Diaries, journals, blogs, instant messages?
All are ways of chronicling our thoughts, ideas, daily happenings. Will the new mediums have the staying power the older formats have had? Will people 200 years from now be able to get a glimpse into our world, a picture of our society, by looking back at what we blogged about?
The New York Times last week featured an article about a family that has kept letters written to one another for more than 200 years, creating one of the largest private family collections of its kind.
And they've adapted how they save these historical family records to our modern technological age. A younger member of the family, Ethan Cowan, a 20-year-old cinema studies major, saves his instant messages on his computer to read again later.
This is new ground.
When you write on a page, the simple act of doing so records what you are saying in a semi-permanent fashion, barring flood or fire. It takes a little more effort -- and foresight -- to decide that something you are instant messaging about might be worthy of preservation for future generations. You have to cut and paste into some other document, and save it to a file. Otherwise it is gone when you click on the X to close the dialog box.
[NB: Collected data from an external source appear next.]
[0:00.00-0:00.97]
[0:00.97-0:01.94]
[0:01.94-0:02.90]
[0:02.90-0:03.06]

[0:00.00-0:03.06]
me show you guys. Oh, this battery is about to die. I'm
And blog entries will have to be archived. Will anyone bother, at some distant future point, to look back through the archives to see if we said anything worthwhile? Should we print out our blogs and file them away in some more traditional form, the types of documents that historians are used to analyzing?
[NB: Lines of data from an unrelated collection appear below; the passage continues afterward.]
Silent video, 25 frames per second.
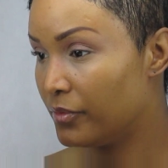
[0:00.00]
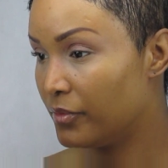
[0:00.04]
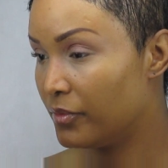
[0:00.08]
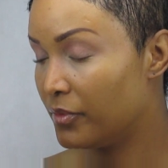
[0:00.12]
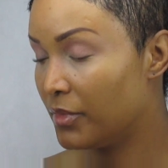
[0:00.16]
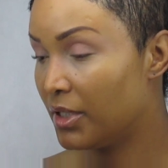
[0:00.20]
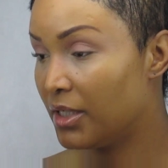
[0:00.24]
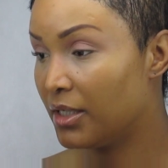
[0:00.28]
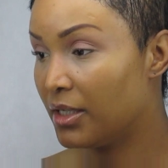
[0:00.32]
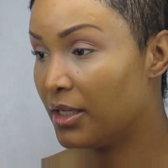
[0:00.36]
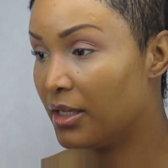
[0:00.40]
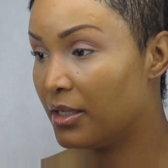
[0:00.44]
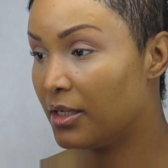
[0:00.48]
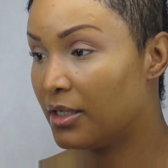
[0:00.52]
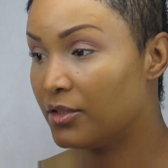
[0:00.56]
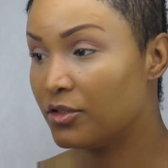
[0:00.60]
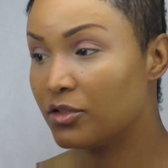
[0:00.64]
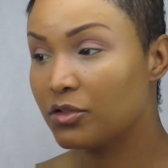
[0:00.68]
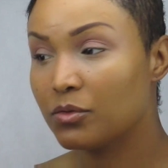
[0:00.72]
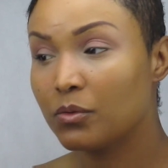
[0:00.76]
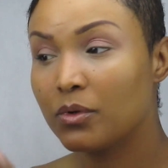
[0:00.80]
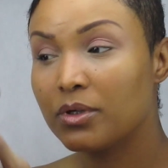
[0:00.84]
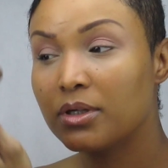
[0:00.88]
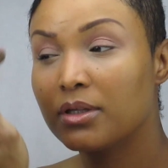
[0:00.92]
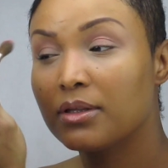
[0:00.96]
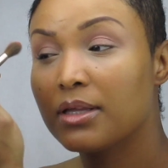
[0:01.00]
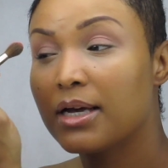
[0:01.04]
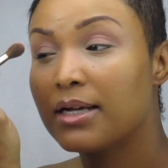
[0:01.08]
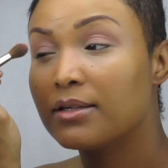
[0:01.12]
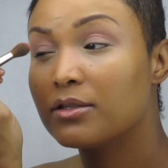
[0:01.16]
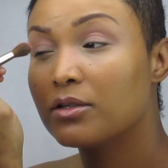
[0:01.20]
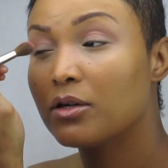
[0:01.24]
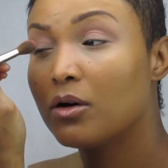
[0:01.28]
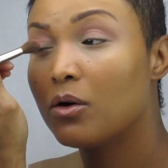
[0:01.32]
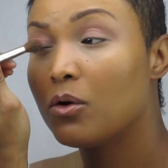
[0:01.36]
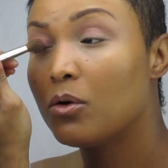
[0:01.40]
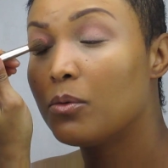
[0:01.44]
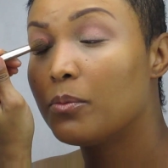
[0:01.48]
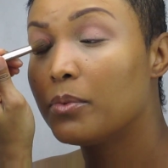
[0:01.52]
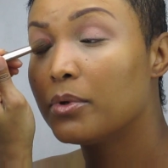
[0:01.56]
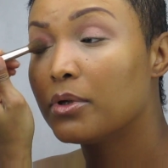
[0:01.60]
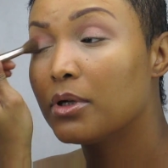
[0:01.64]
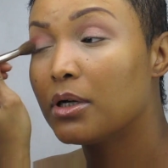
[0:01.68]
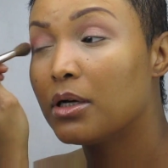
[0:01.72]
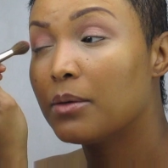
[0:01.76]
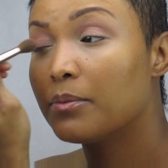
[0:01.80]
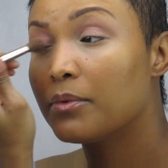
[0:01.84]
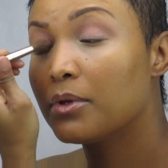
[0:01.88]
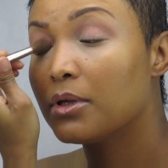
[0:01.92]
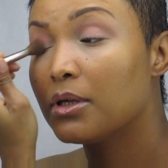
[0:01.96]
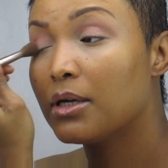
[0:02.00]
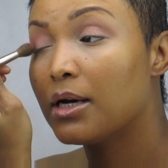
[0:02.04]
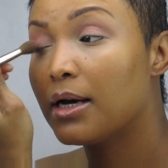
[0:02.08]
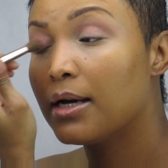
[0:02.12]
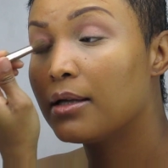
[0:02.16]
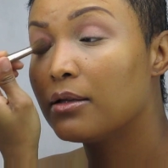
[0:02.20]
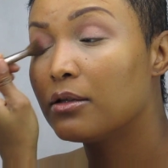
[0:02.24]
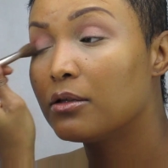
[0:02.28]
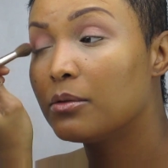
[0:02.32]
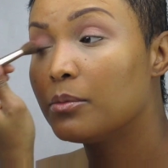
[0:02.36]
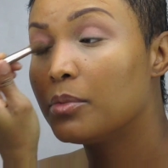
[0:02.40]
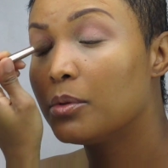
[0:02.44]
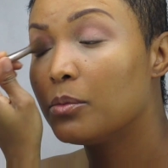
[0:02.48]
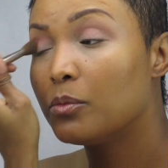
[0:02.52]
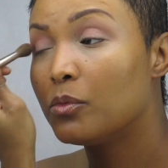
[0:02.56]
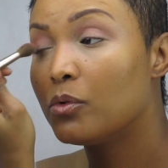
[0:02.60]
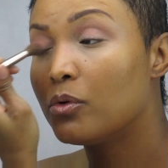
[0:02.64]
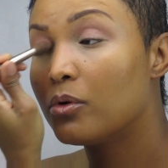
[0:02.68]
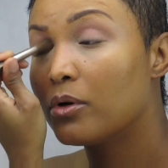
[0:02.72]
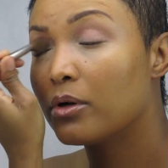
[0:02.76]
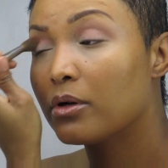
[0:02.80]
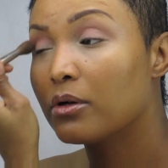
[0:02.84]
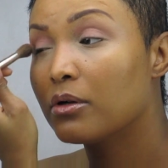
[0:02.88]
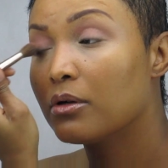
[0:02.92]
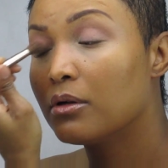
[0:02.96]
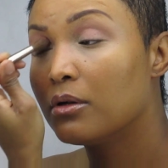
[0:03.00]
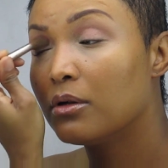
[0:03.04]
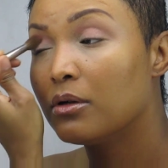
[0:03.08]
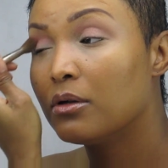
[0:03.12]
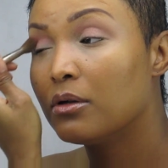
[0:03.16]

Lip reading: And again, I just wanted that to open up the eye a little bit more.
There's a different feel to reading something on the cold, white screen of a computer monitor compared to the velvety feel of a time-worn page. But it's a different world.
Thanks for the opportunity to talk back!
Interesting thoughts you mentioned; I am one of those from the "old world way of thinking". My preference for reading - are those time worn pages.
One issue regarding archiving our writings in electronic format is: will the format still be accessible in the future? I used to have a bunch of stuff saved on 5 1/4" floppy disks. Now there are few computers that have those disk drives. The same holds true for probably any form of data storage. Storing data and retrieving it are two different issues.